Work instructions: Examine each line of the data. Copy the line if it includes the word "video".

Saved data entries:
──────

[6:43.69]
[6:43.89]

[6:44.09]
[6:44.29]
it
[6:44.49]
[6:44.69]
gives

──────

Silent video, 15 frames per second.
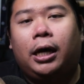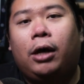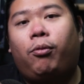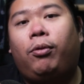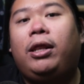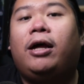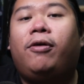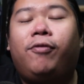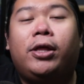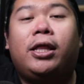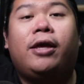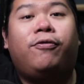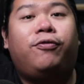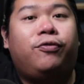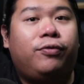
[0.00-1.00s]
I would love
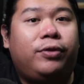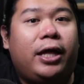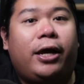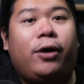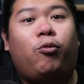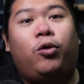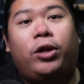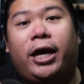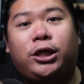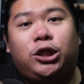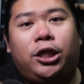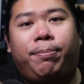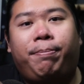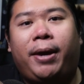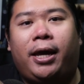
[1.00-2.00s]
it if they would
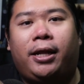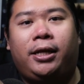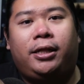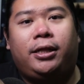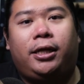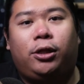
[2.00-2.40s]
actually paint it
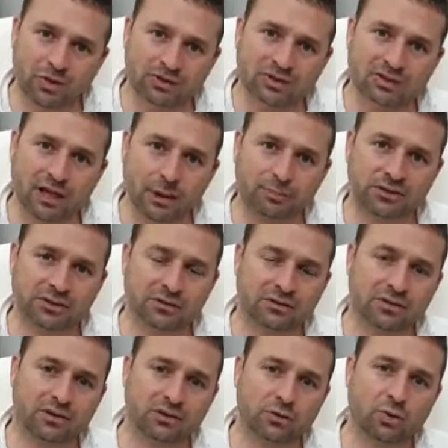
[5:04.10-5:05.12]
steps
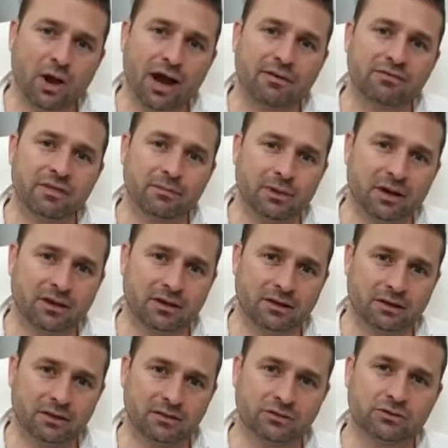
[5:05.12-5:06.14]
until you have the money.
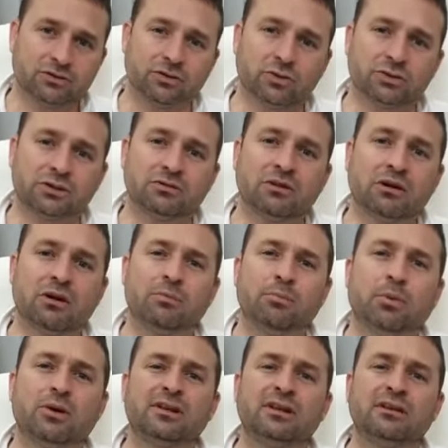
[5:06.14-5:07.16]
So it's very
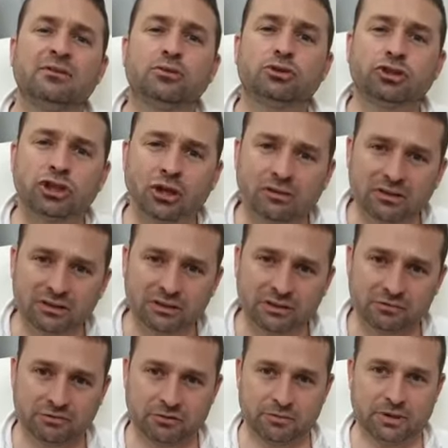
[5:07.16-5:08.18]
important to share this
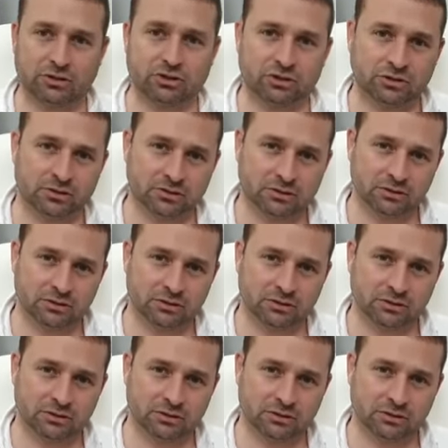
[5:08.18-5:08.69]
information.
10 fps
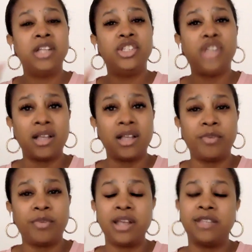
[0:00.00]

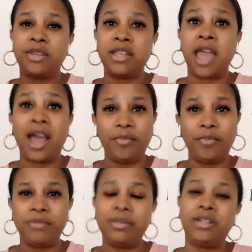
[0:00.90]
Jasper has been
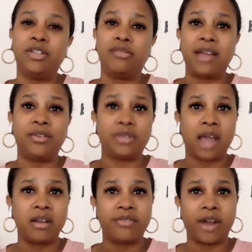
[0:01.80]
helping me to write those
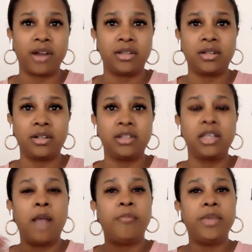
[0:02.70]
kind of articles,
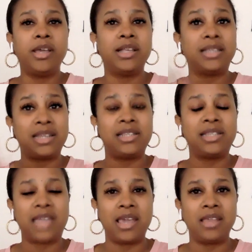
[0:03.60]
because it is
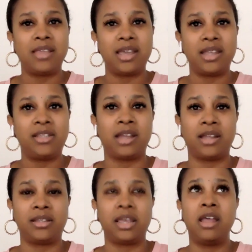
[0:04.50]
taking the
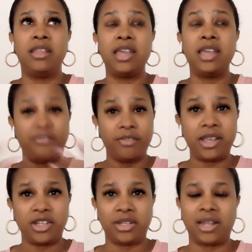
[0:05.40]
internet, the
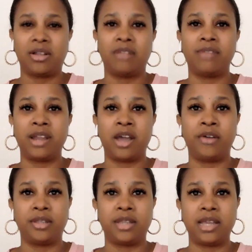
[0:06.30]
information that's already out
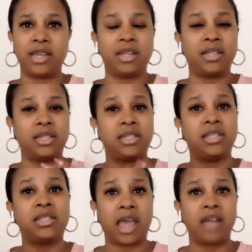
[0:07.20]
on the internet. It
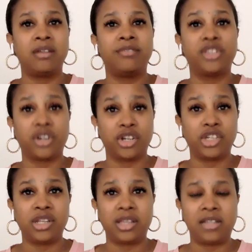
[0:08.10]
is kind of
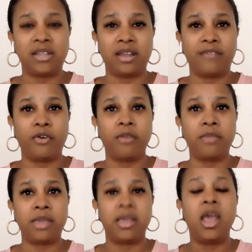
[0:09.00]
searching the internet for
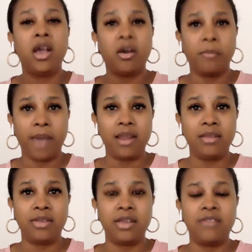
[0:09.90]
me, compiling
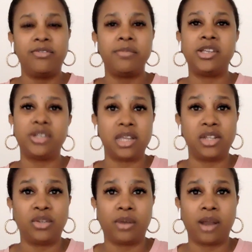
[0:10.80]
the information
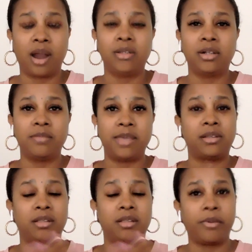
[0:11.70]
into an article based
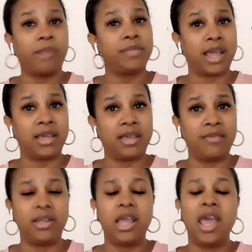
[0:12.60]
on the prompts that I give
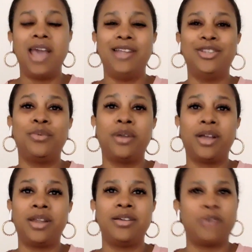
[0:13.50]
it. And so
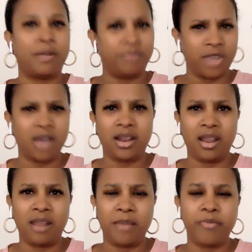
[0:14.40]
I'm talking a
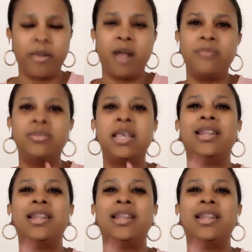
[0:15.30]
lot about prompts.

──────

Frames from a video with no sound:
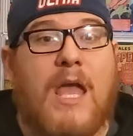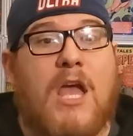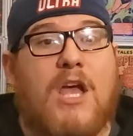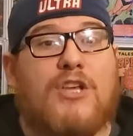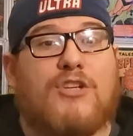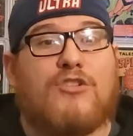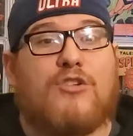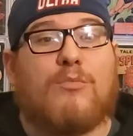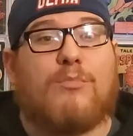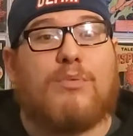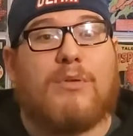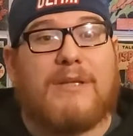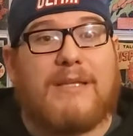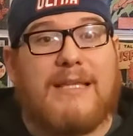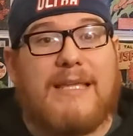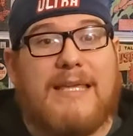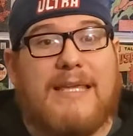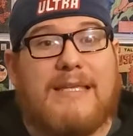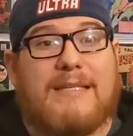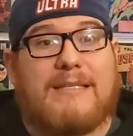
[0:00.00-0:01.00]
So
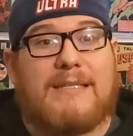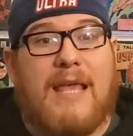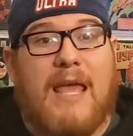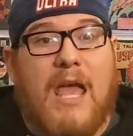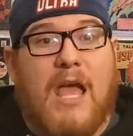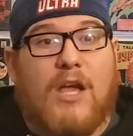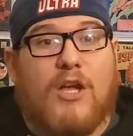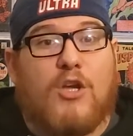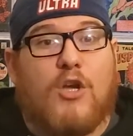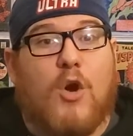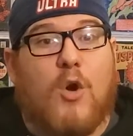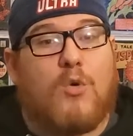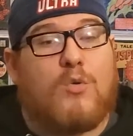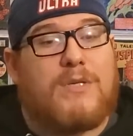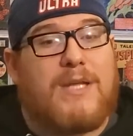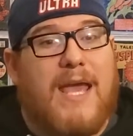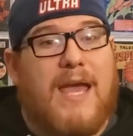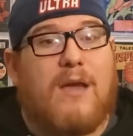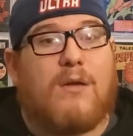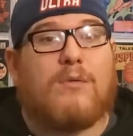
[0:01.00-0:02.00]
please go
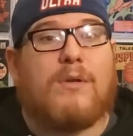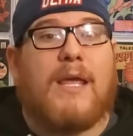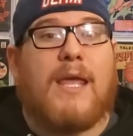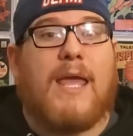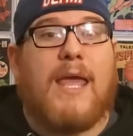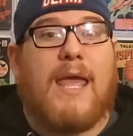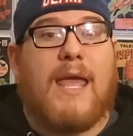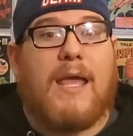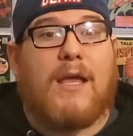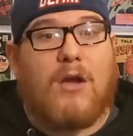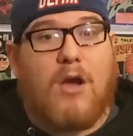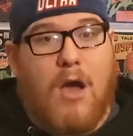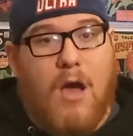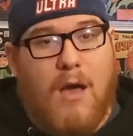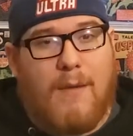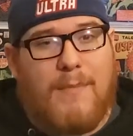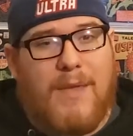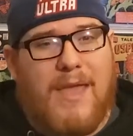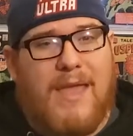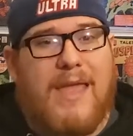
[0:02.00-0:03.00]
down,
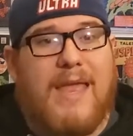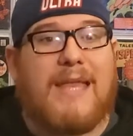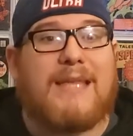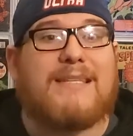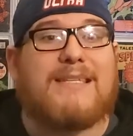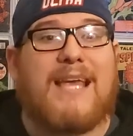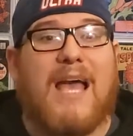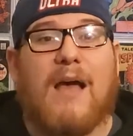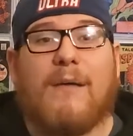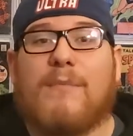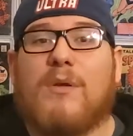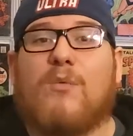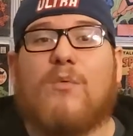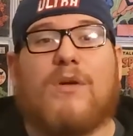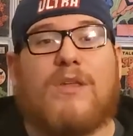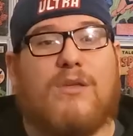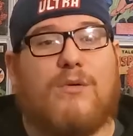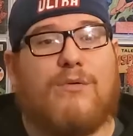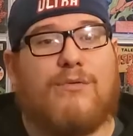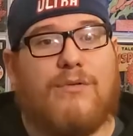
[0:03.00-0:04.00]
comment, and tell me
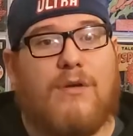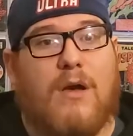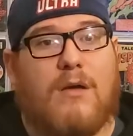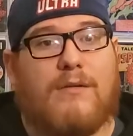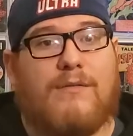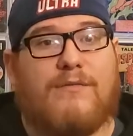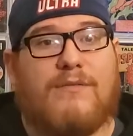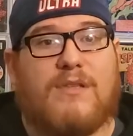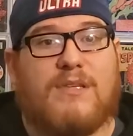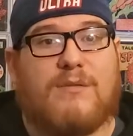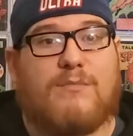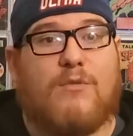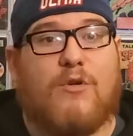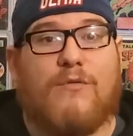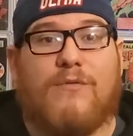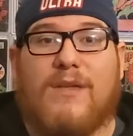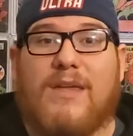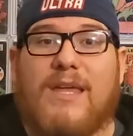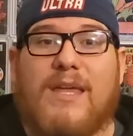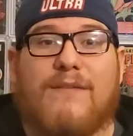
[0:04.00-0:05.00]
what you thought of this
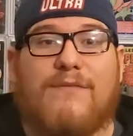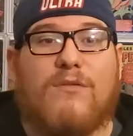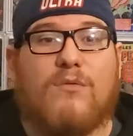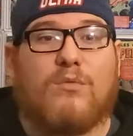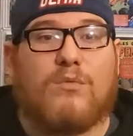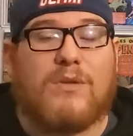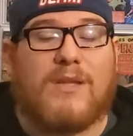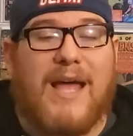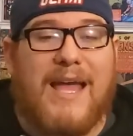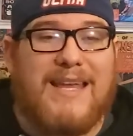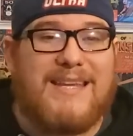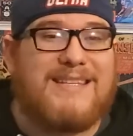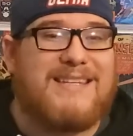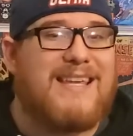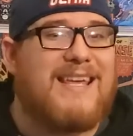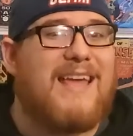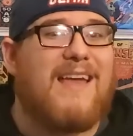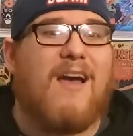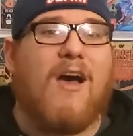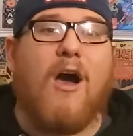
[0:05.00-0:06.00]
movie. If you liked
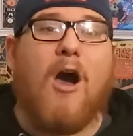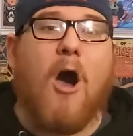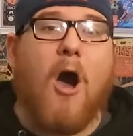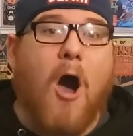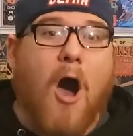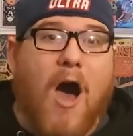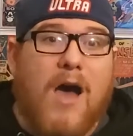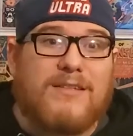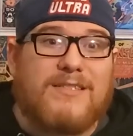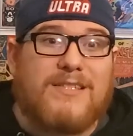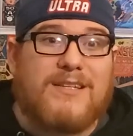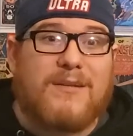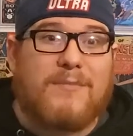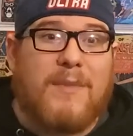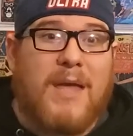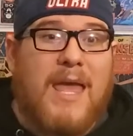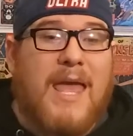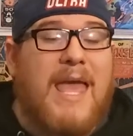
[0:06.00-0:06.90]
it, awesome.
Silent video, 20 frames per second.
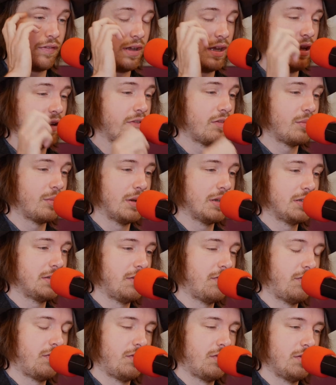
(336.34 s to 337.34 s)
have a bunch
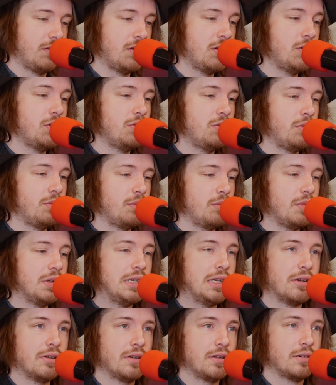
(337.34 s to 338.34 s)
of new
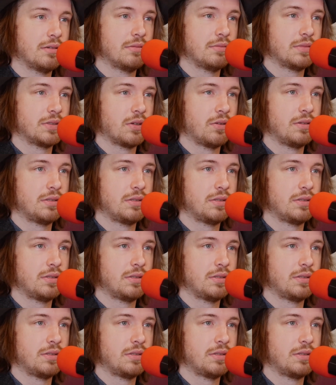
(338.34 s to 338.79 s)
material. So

──────

Written response:
Silent video, 15 frames per second.
Frames from a video with no sound:
Silent video, 20 frames per second.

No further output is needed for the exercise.